Cellulose is one of the most abundant bio-mass resources in nature, and due to its non-edible characteristics, large scale utilization of this material as energy or chemical resources will not give rise to a negative effect on world-wide foodstuff supply. Accordingly, cellulose is regarded as a promising source for manufacturing sustainable energy supply and organic chemicals. However, cellulose is also one of the most difficultly hydrolyzed substances, which is generally treated conventionally first with liquid acids, alkalis or enzymes to convert it into glucose, then further transform the glucose into some forms of energy or chemicals. These traditional processes are usually tedious and polluting. In recent years, researchers have tried to convert cellulose in the presence of noble-metal catalysts into hexa-basic alcohols, and this is regarded as a green approach. However, the rather low selectivity of the process as well as the high cost of the noble-metal catalysts has hindered commercial application of this approach.
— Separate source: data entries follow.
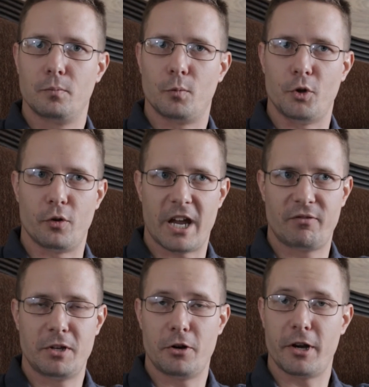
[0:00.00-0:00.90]
You gave
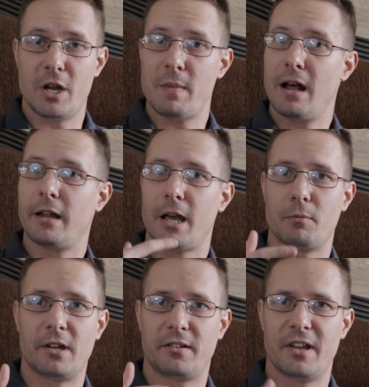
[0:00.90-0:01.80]
me your email, and I'm
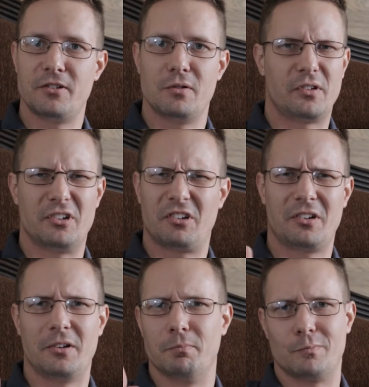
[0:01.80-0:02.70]
going to send you just
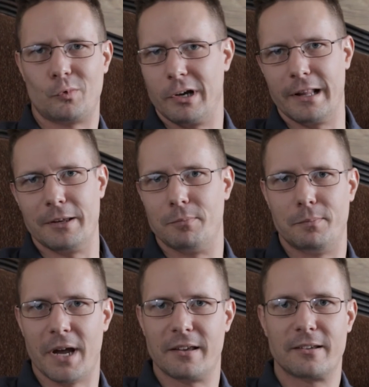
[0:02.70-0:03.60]
some really
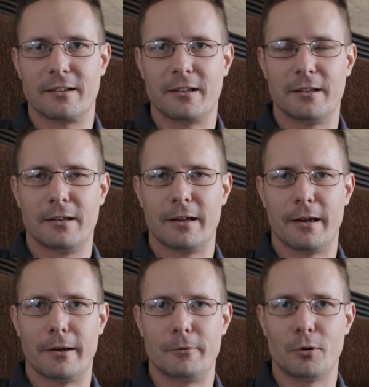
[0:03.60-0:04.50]
basic
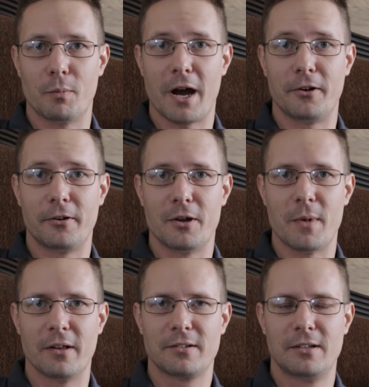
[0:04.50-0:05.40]
reminder
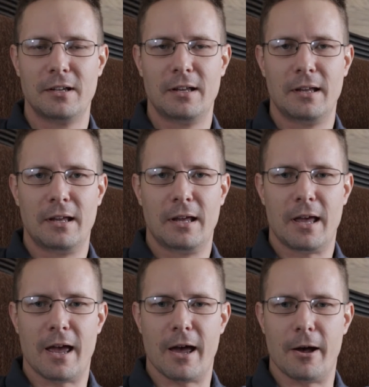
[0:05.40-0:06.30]
emails,
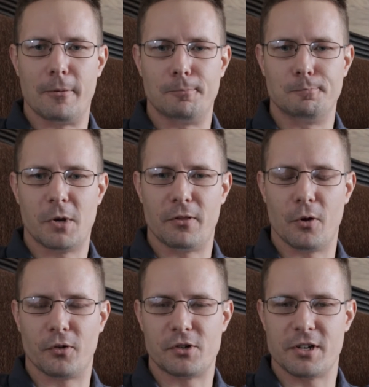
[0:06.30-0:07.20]
and
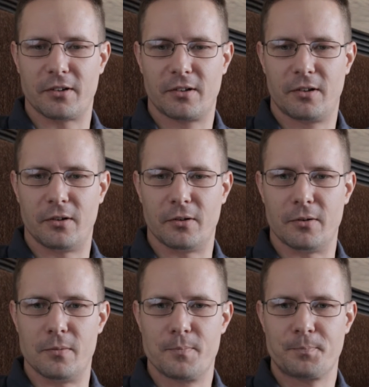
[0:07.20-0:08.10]
those are just to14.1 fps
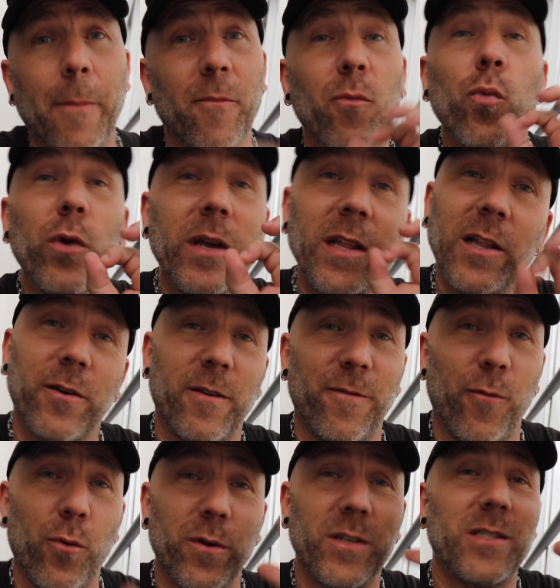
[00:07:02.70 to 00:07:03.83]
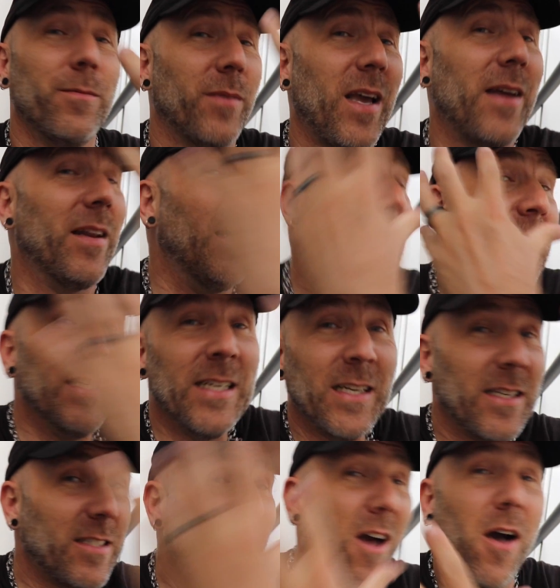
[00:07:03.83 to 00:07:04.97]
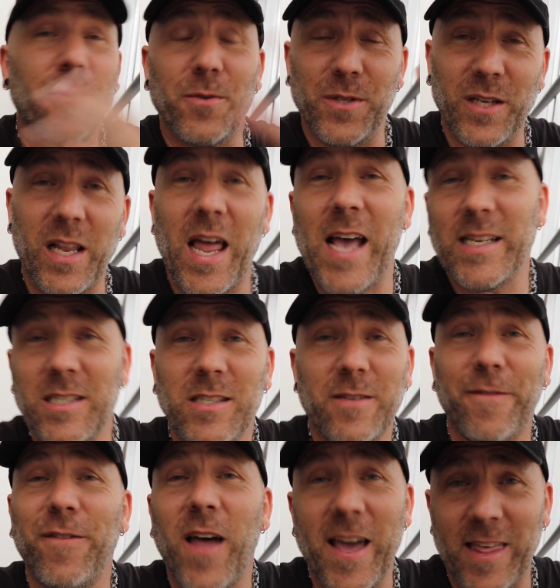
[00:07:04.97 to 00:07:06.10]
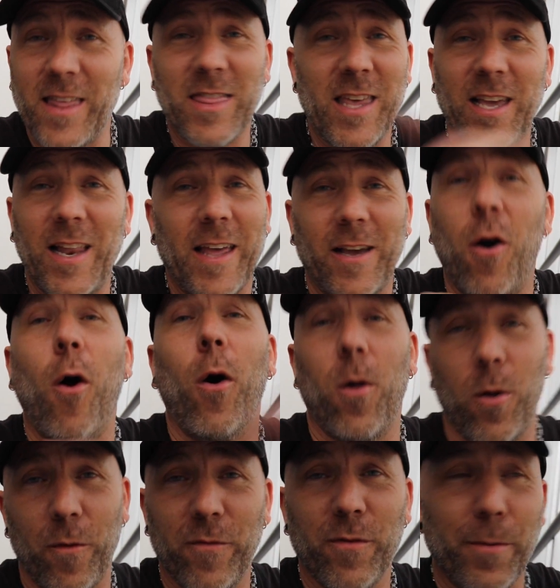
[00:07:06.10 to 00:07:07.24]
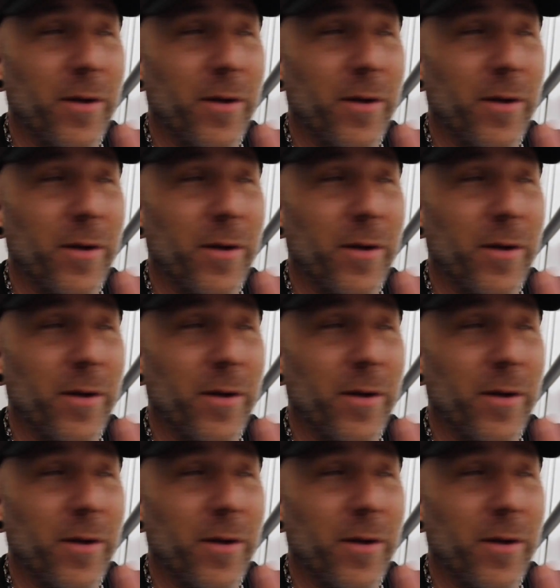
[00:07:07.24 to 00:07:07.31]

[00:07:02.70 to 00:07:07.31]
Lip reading: I'm really looking forward to some kind of goggles and glasses to fly that thing like all over the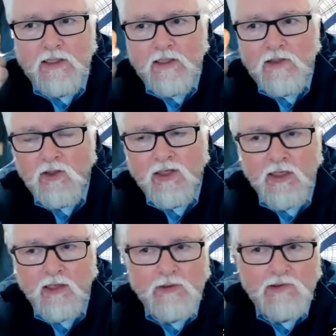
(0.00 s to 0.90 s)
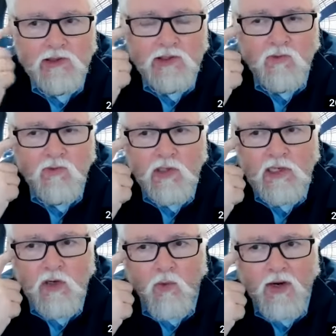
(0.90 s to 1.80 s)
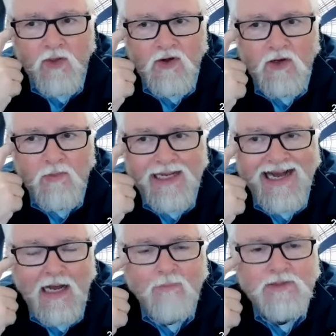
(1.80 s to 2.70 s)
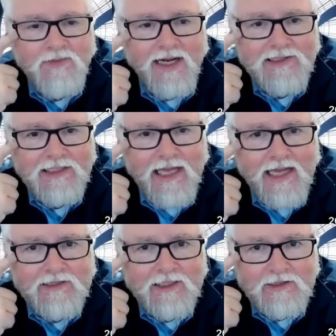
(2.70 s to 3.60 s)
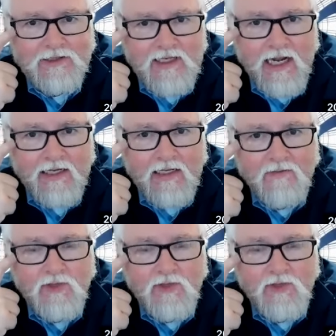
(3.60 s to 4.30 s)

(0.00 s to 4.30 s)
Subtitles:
looking at a position where they're going to be optimizing access to data.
In the DICP work, by considering the noble-metal-like properties of tungsten carbides, the investigators tried for the first time to use low-cost tungsten carbide catalysts for the conversion of cellulose into polybasic alcohols. They found that tungsten carbide, when supported on an activated carbon carrier, not only could transform cellulose into polyols, but also exhibited an extra high selectivity to glycol. Especially, when small amount of nickel was added as a promoter, the selectivity to glycol could be as high as 61%. Glycol, usually manufactured from petroleum feedstuffs, is a widely used raw material, and is increasing

in the rate of 5% per year. These results of the DICP investigation might open up a new route for producing glycol from bio-masses instead of petroleum resources, thus attracting the attentions of the glycol-manufacturing companies as well as the news media.